19th-century law overturned

2011 case prompts La. justices to review 1864 legislation

The Louisiana Supreme Court has ruled unconstitutional a state law enacted in 1884, but rarely invoked, that allowed penalizing judges for overdue decisions by docking one-quarter of their salary.

The opinion struck down the 1864 law “on its face” because the Louisiana constitution reserves the authority to regulate “judicial conduct” to the Supreme Court, justices said in an opinion made public Wednesday.

The high court also said the law was an “unconstitutional violation of the due process clause” because it did not give judges notice their pockets would be lighter.

They also said the law’s detail of withholding “one quarter salary” was “unconstitutionally vague.”

In the ruling, justices looked at two laws that applied: the one that docked judges’ pay, and another that spelled out a 30-day time limit for judges to issue a ruling in a case. Though both laws leaned on the other, justices ruled only on the law regarding withholding pay.

The opinion came out of a 2011 child custody trial in Acadia Parish where Dionysia Huval Prejean fought her ex-husband over custody of their two sons.

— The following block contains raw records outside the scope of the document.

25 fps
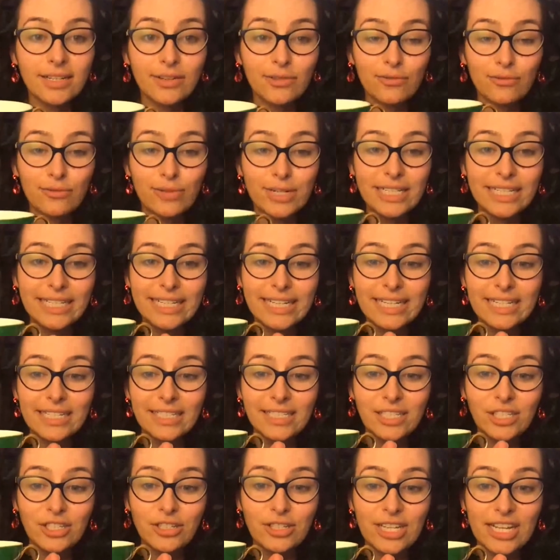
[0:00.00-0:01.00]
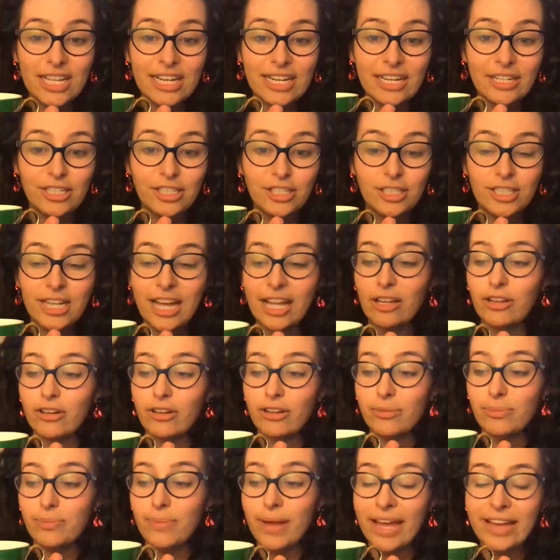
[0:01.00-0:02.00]
Really, you need a shallow,
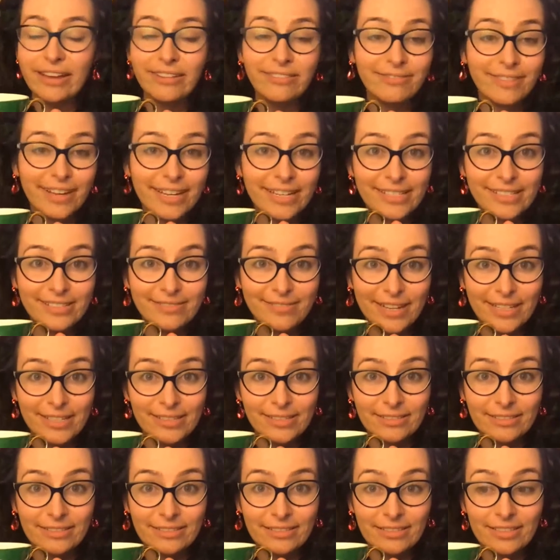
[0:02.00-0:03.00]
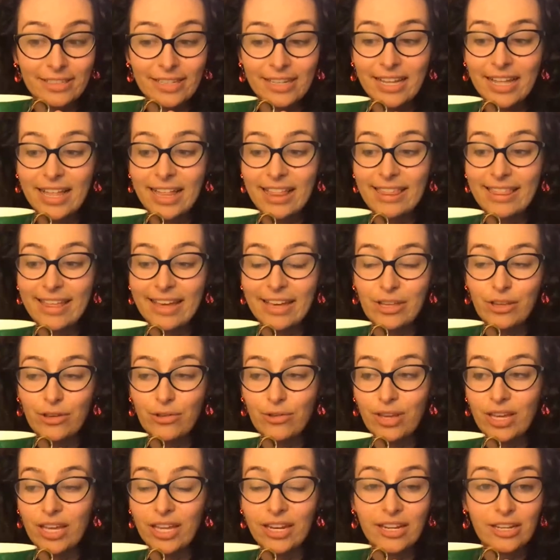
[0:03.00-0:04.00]
pale-faced vessel that you
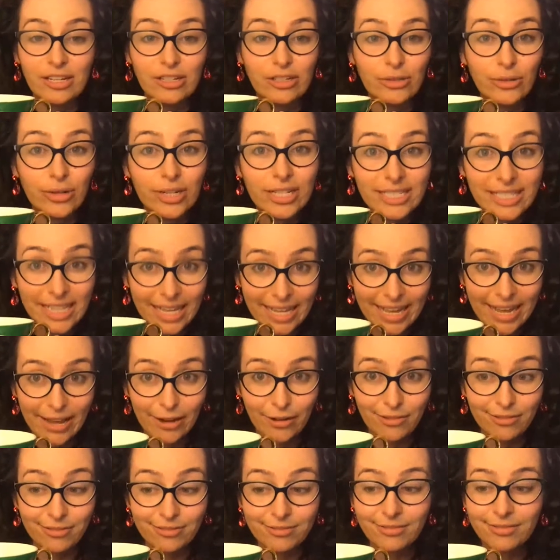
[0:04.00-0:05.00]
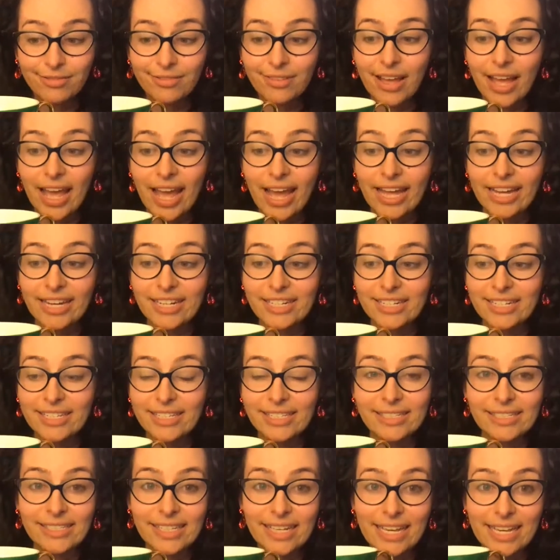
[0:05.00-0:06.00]
can enjoy tea out of and
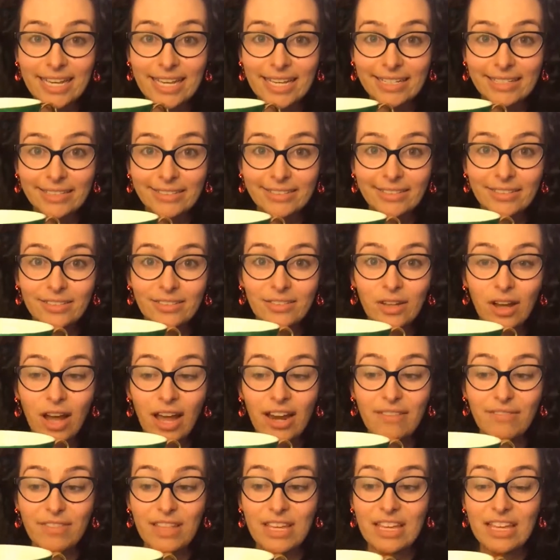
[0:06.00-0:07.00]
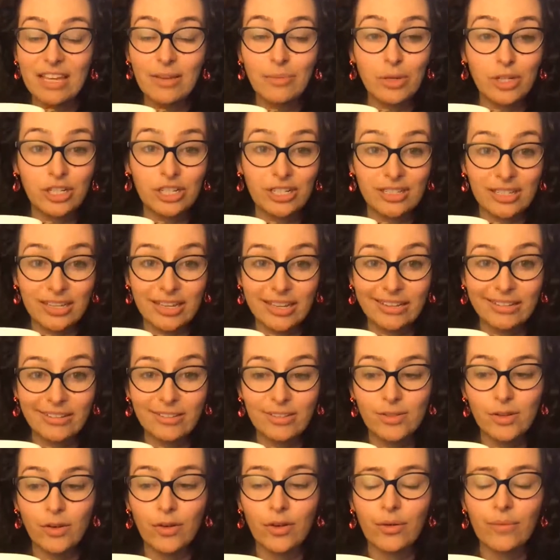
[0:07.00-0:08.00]
see kind of the images in.
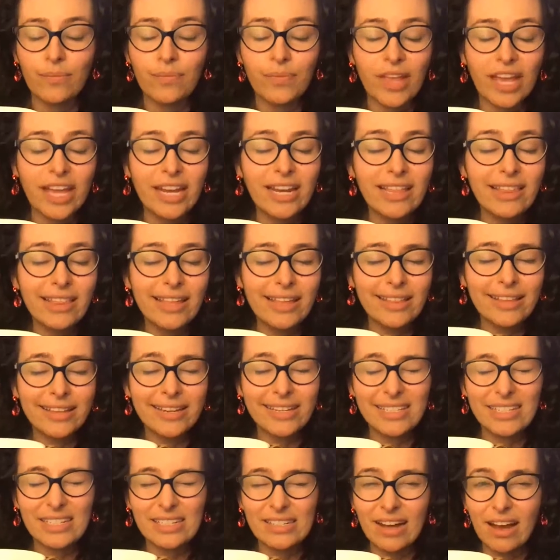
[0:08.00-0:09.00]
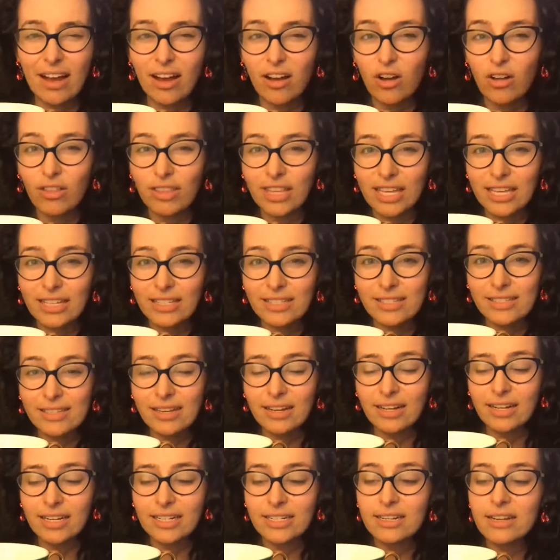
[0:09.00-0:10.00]
So anything that is dark on the
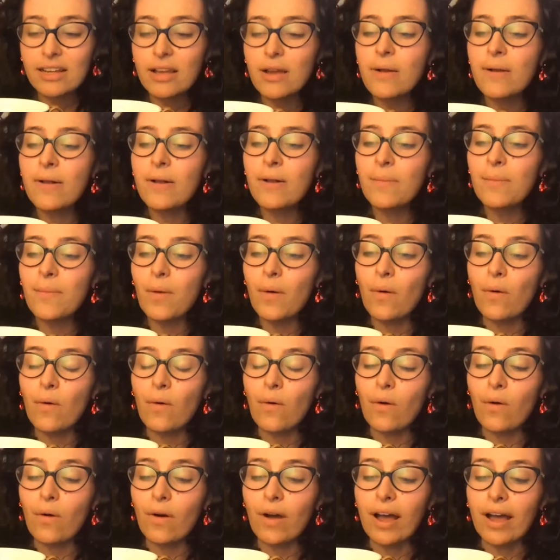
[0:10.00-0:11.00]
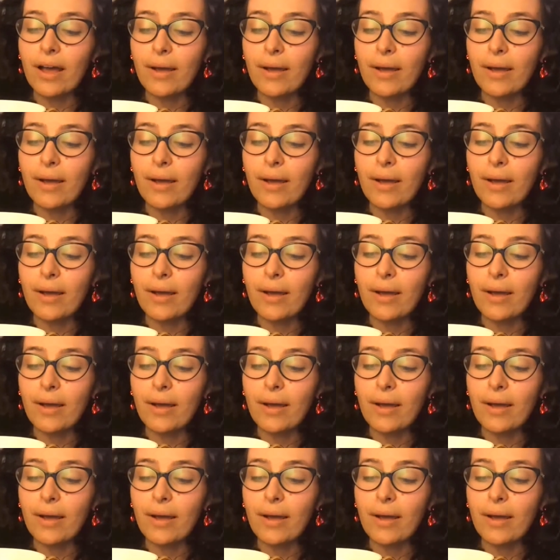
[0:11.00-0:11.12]
inside or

The trial ended March 18, 2011, without 15th District Judge David Blanchet issuing a decision on custody, Bradford Felder, Huval’s attorney in the trial, said.

Huval said Monday that time was critical, and one month without a decision from Blanchet dragged into two, then three, then more.

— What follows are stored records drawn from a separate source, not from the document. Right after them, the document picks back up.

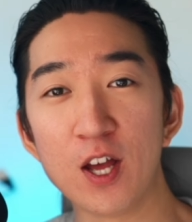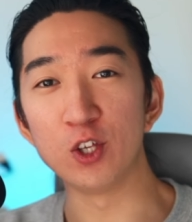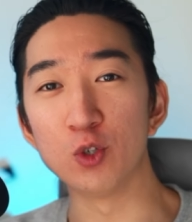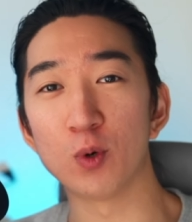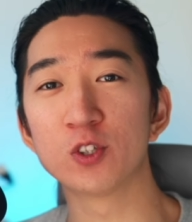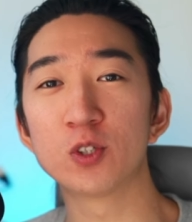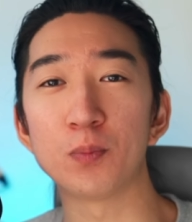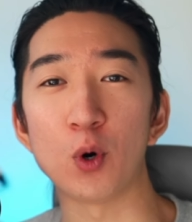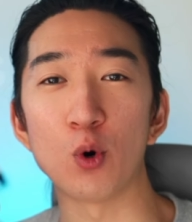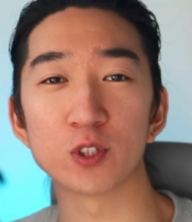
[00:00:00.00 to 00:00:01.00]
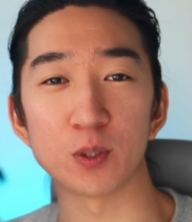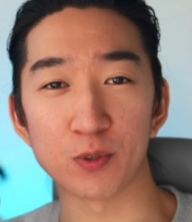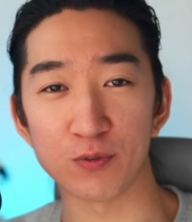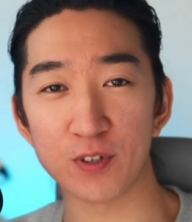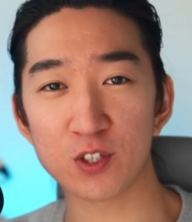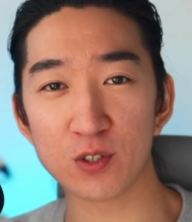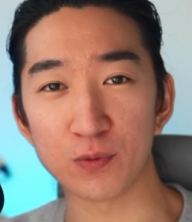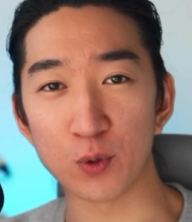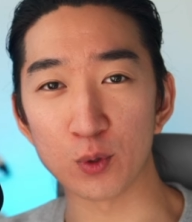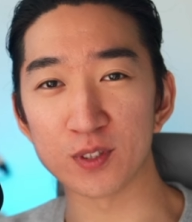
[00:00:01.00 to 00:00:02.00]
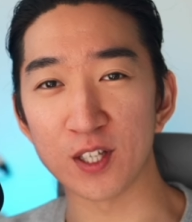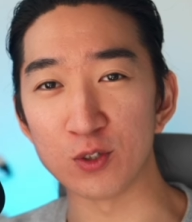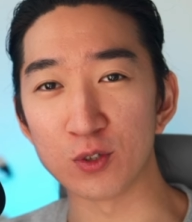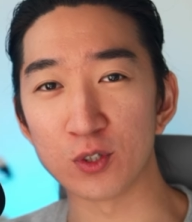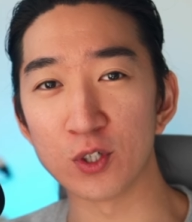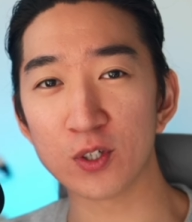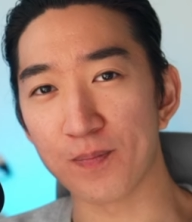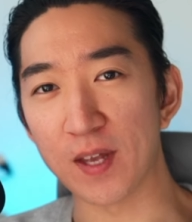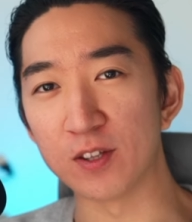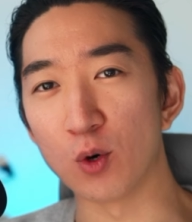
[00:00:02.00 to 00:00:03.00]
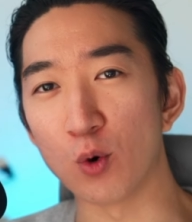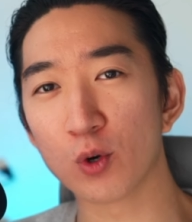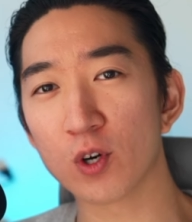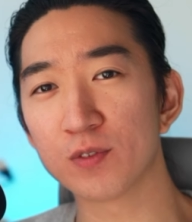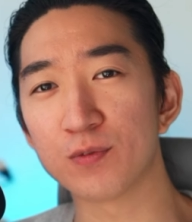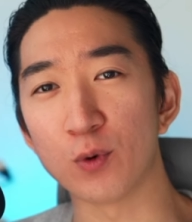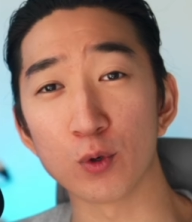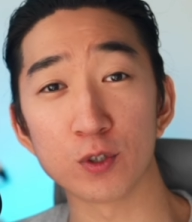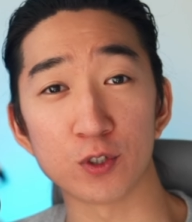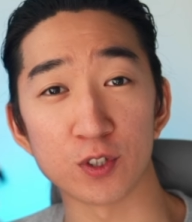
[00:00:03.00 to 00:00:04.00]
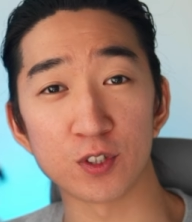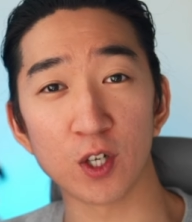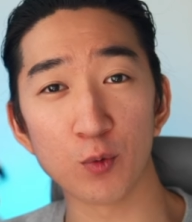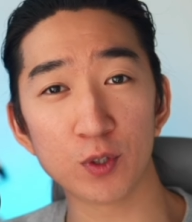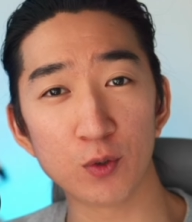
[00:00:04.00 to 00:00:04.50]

You want to post the professional photos that you took, and the order of the photos should start with the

And she was broke, she said, in debt tens of thousands of dollars to her attorney with no decision to show for it.

“My hands were tied,” Huval said. “I didn’t have any money to fight with.”

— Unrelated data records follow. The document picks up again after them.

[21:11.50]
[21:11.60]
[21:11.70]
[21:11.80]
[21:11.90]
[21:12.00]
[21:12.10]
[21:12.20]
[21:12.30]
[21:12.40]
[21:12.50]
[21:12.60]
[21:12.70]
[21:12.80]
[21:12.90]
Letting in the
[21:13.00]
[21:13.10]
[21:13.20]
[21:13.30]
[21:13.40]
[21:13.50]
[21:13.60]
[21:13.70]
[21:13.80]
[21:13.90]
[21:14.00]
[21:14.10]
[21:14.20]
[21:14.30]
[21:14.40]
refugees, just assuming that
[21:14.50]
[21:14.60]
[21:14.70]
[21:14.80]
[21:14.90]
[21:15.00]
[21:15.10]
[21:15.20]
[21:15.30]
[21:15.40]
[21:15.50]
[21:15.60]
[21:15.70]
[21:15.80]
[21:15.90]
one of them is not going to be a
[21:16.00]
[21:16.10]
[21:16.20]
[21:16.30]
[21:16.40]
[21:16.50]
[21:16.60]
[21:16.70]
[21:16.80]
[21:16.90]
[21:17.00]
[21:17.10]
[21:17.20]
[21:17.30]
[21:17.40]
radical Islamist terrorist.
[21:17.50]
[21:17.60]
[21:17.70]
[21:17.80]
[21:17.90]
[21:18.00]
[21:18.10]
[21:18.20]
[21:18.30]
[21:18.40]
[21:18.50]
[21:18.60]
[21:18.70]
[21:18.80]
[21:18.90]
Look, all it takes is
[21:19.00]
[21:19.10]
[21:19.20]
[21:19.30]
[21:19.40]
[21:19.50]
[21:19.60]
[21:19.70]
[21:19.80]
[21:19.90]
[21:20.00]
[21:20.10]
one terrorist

Felder told Huval about the mandamus laws on the books that she could ask an appellate court to enforce dealing with overdue rulings, Huval said.

The only hitch was that she would have to pursue the appeal on her own, called “pro se” in the legal world.

“I went to the library and started looking for information,” Huval said.

She filed a petition on July 12 seeking to get Blanchet to rule, Huval and Felder said. On July 13, the judge gave custody to her ex-husband, they said.

Huval later filed for a writ of mandamus, which contained the two state laws including the 1864 pay-docking law, seeking to withhold some of Blanchet’s salary from him, but was denied by 15th District Judge Edward Rubin.

Huval appealed to the state 3rd Circuit Court of Appeal, which struck down the pay-withholding law, then she took it to the Supreme Court.

High court justices wrote that they had problems with the way the law mandates action against judges without allowing them to give reasons for delays.

“The mandatory nature of (the law) could lead to absurd results,” reads a footnote in the opinion. “For example, if the judge’s failure to render judgment was due to circumstances beyond the judge’s control” such as a natural disaster.

The Supreme Court also found that the constitution prohibited the Legislature from writing laws dealing with sanctions against the judiciary, according to the opinion.

“It is well settled that the constitution vests the Supreme Court with exclusive original jurisdiction over judicial disciplinary cases,” the opinion states.

Felder said overdue decisions are a problem in many court cases such as the custody battle Huval went through.

He said judge’s delays in issuing rulings in personal injury cases are expensive because, in some cases, interest accrues for years before a judge releases a ruling.